In the Senate, Collins, Murkowski, Romney, Sasse and Cassidy continue to lead Republicans on this metric, supporting nearly every bill that falls on this second metric. The notable exception is the For the People Act, which no Senate Republicans voted in favor. Meanwhile, we saw more movement in the House, which voted for more “small d” democratic bills and whose democracy score increasingly correlated with Biden’s score. However, there were still some Republicans who supported most of these more expansive democratic positions, such as Fitzpatrick, Reed, Katko, and Kinzinger, although most of them vote with Biden less than half the time. Cheney, however, fell into this more expansive metric in large part because he did not support legislation such as a bill to prohibit discrimination based on sex, sexual orientation, and gender identity, the For the People Act, and the Act Office of Washington, DC.
And this brings us to an important point. As this broader definition of democracy shows, many of these issues have been polarized by party. That can make it difficult to separate anti-democratic politics from partisan politics, according to Gretchen helmke, a professor at the University of Rochester and one of the founders of Bright dial clock, a group of political scientists that monitors democracy and its threats. HR 1, the Law For the People, is an instructive example: Democrats have promoted this bill as a small democratic because it makes it easier for people to exercise their right to vote, but also first presented it in 2019 as a statement of what the party stood for, when he had no chance of passing a Republican-controlled Senate and White House. So have Republicans voted against this bill as part of a stance against the right to vote, or have they opposed it because they are concerned that it will give Democrats a sweeping legislative victory? There is no single answer here. In almost every bill we analyzed in the most comprehensive metric, it was very difficult to separate politics from politics.

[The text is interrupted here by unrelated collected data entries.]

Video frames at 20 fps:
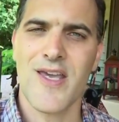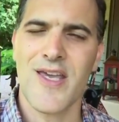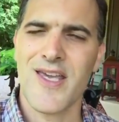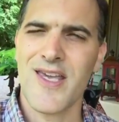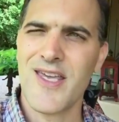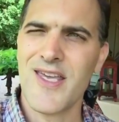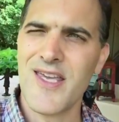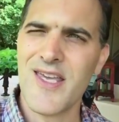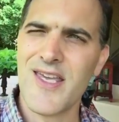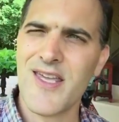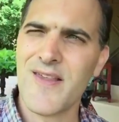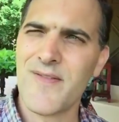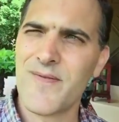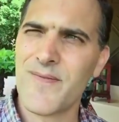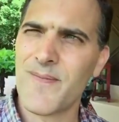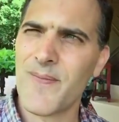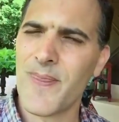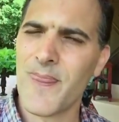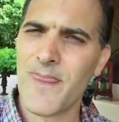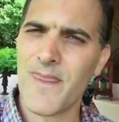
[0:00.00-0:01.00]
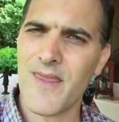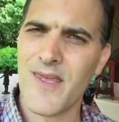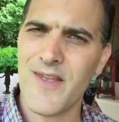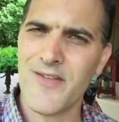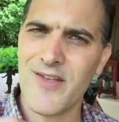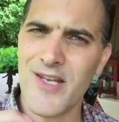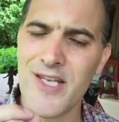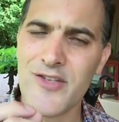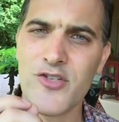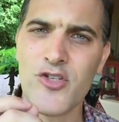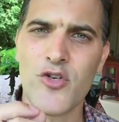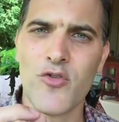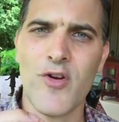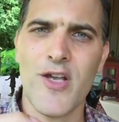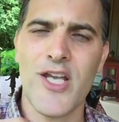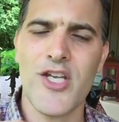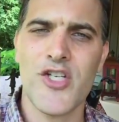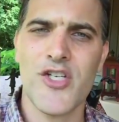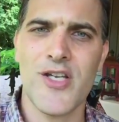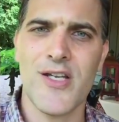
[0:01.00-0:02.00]
He's an
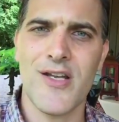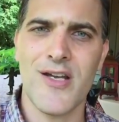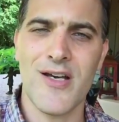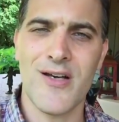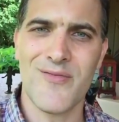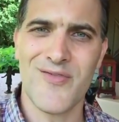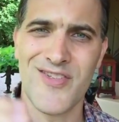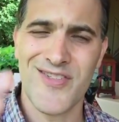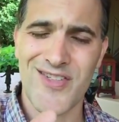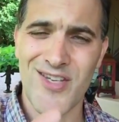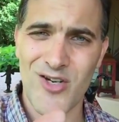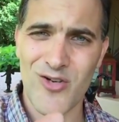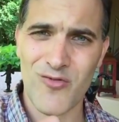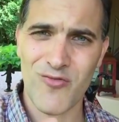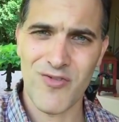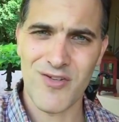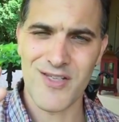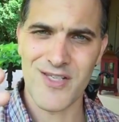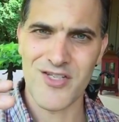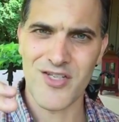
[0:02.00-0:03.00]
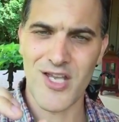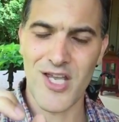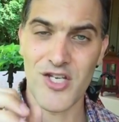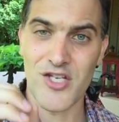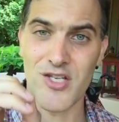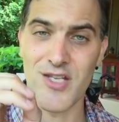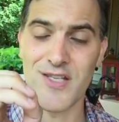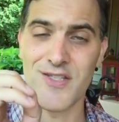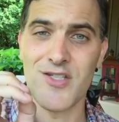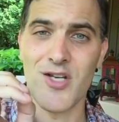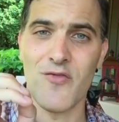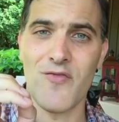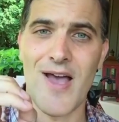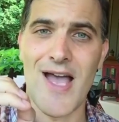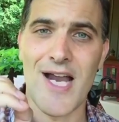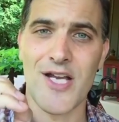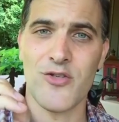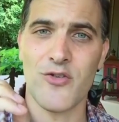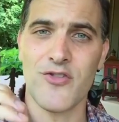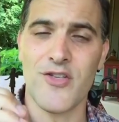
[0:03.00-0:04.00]
integration of self-realization and
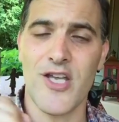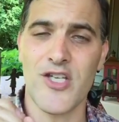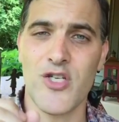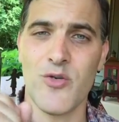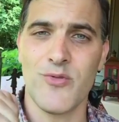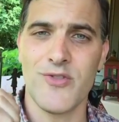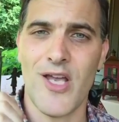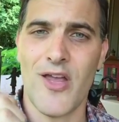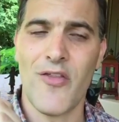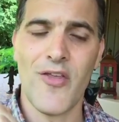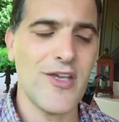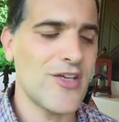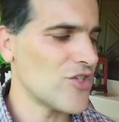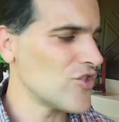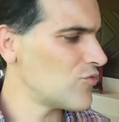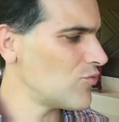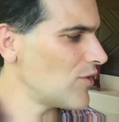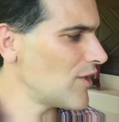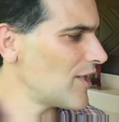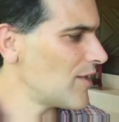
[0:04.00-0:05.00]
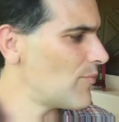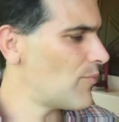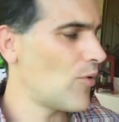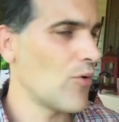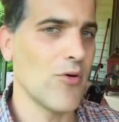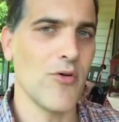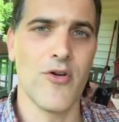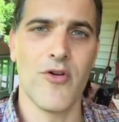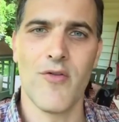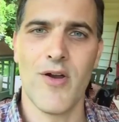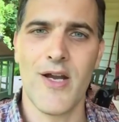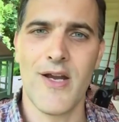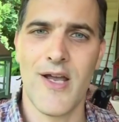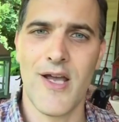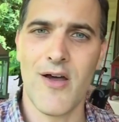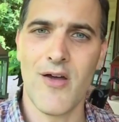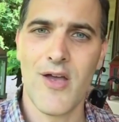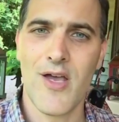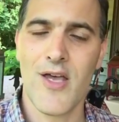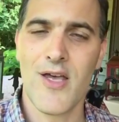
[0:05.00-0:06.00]
self-actualization, which I think is really important right
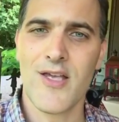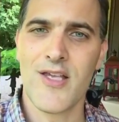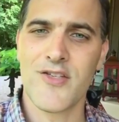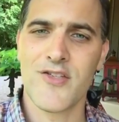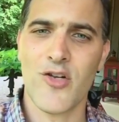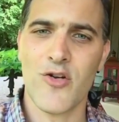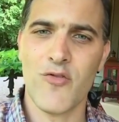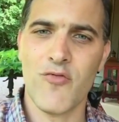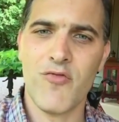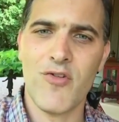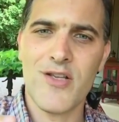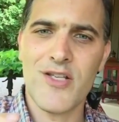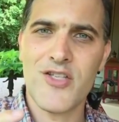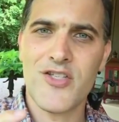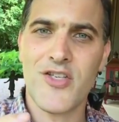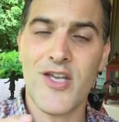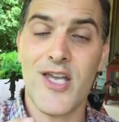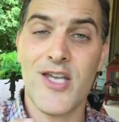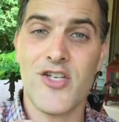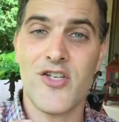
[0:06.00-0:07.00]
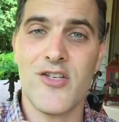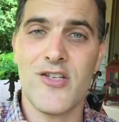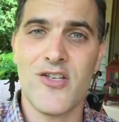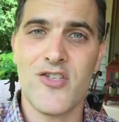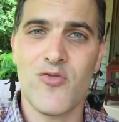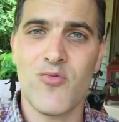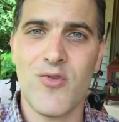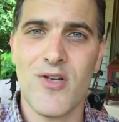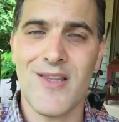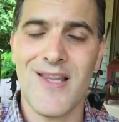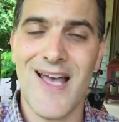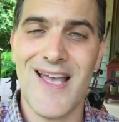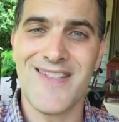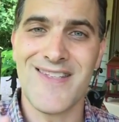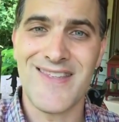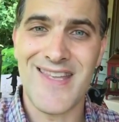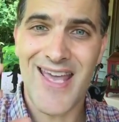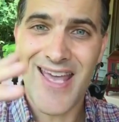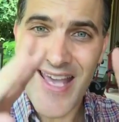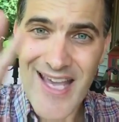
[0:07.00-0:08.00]
now. Self-realization is
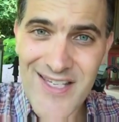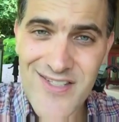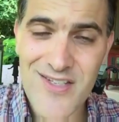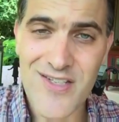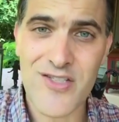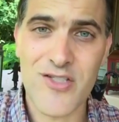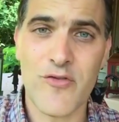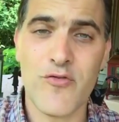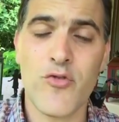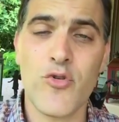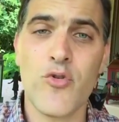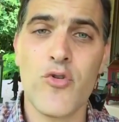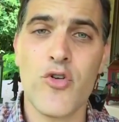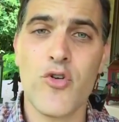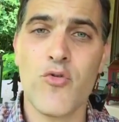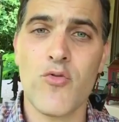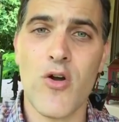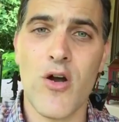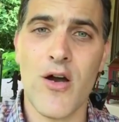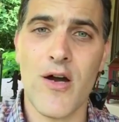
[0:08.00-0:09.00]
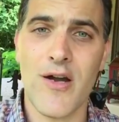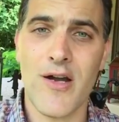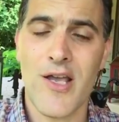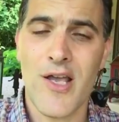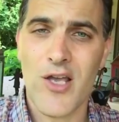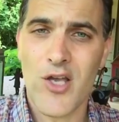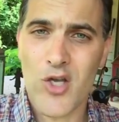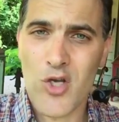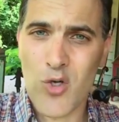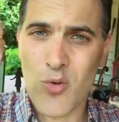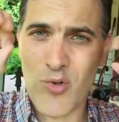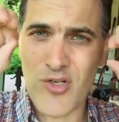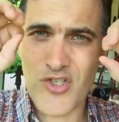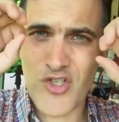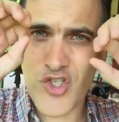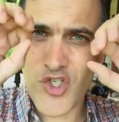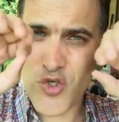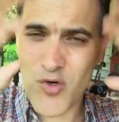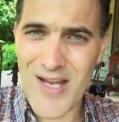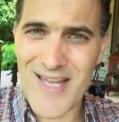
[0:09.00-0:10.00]
realizing the essence of who you are,
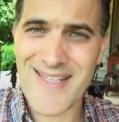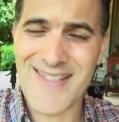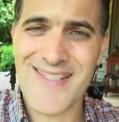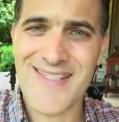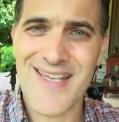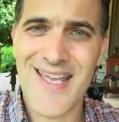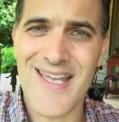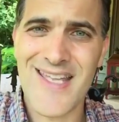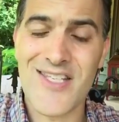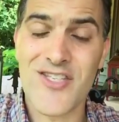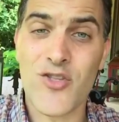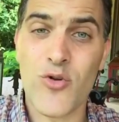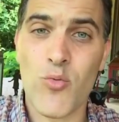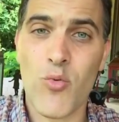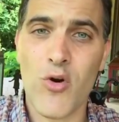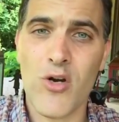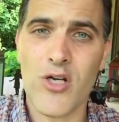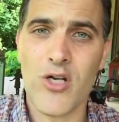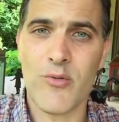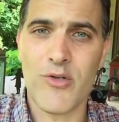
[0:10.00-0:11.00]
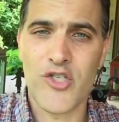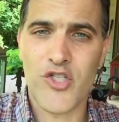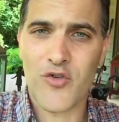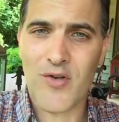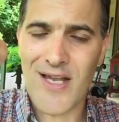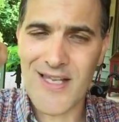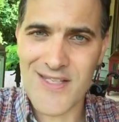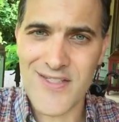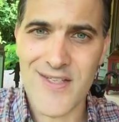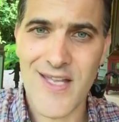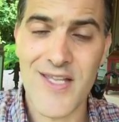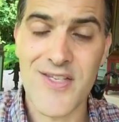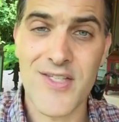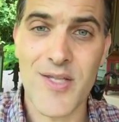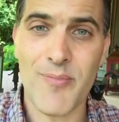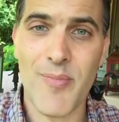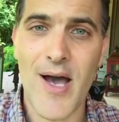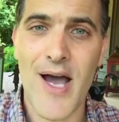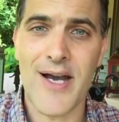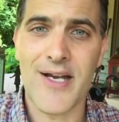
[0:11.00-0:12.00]
which transcends the world, which transcends
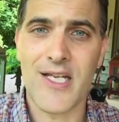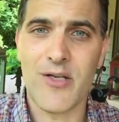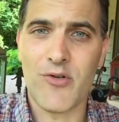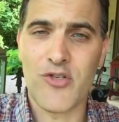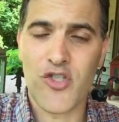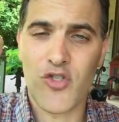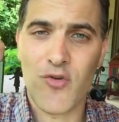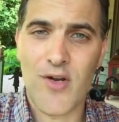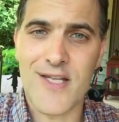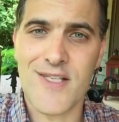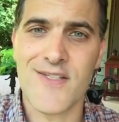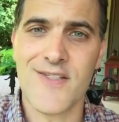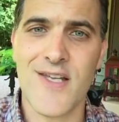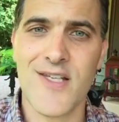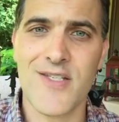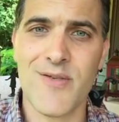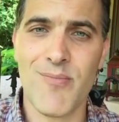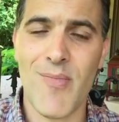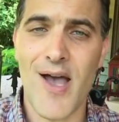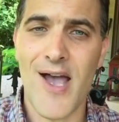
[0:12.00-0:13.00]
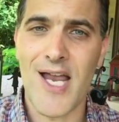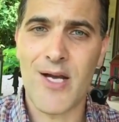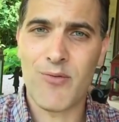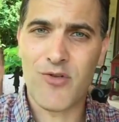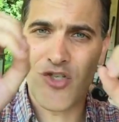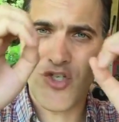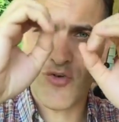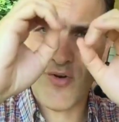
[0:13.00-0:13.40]
the body, which transcends mind, which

Of course, this metric is not based on a random subset of potential problems. Democrats, who currently control both houses of Congress, could be strategic in what they choose to advance, political scientist Jake grumbach indicated. Grumbach, professor of political science at the University of Washington and author of a recent document that tracks the state of liberal democracy at the state level, warned that Democrats might want to avoid tough decisions for their members by introducing bills that could divide the party, leading them to keep bills off the floor that the party disagrees with. a form of selection bias what a plague all studies of the electoral behavior of the Congress. Therefore, we must be careful in drawing conclusions about the liberal and illiberal tendencies of the elected officials in our sample. But to see where your representative or senators stand, check out the full set of scores for all legislators on this metric in the table below:
At this point, the core of democracy in America is not up for debate. “Today we are fighting battles for certain aspects of the democratic process, but not for its core, for the most part,” Coppedge told me. But the fact that questions of democracy have become so clearly partisan is not good for the future of democracy. And given how politically divided that struggle has already become, it’s more important than ever to track how Congress votes on democracy issues that do make it to the floor.
Graphics by Ryan Best and Anna Wiederkehr.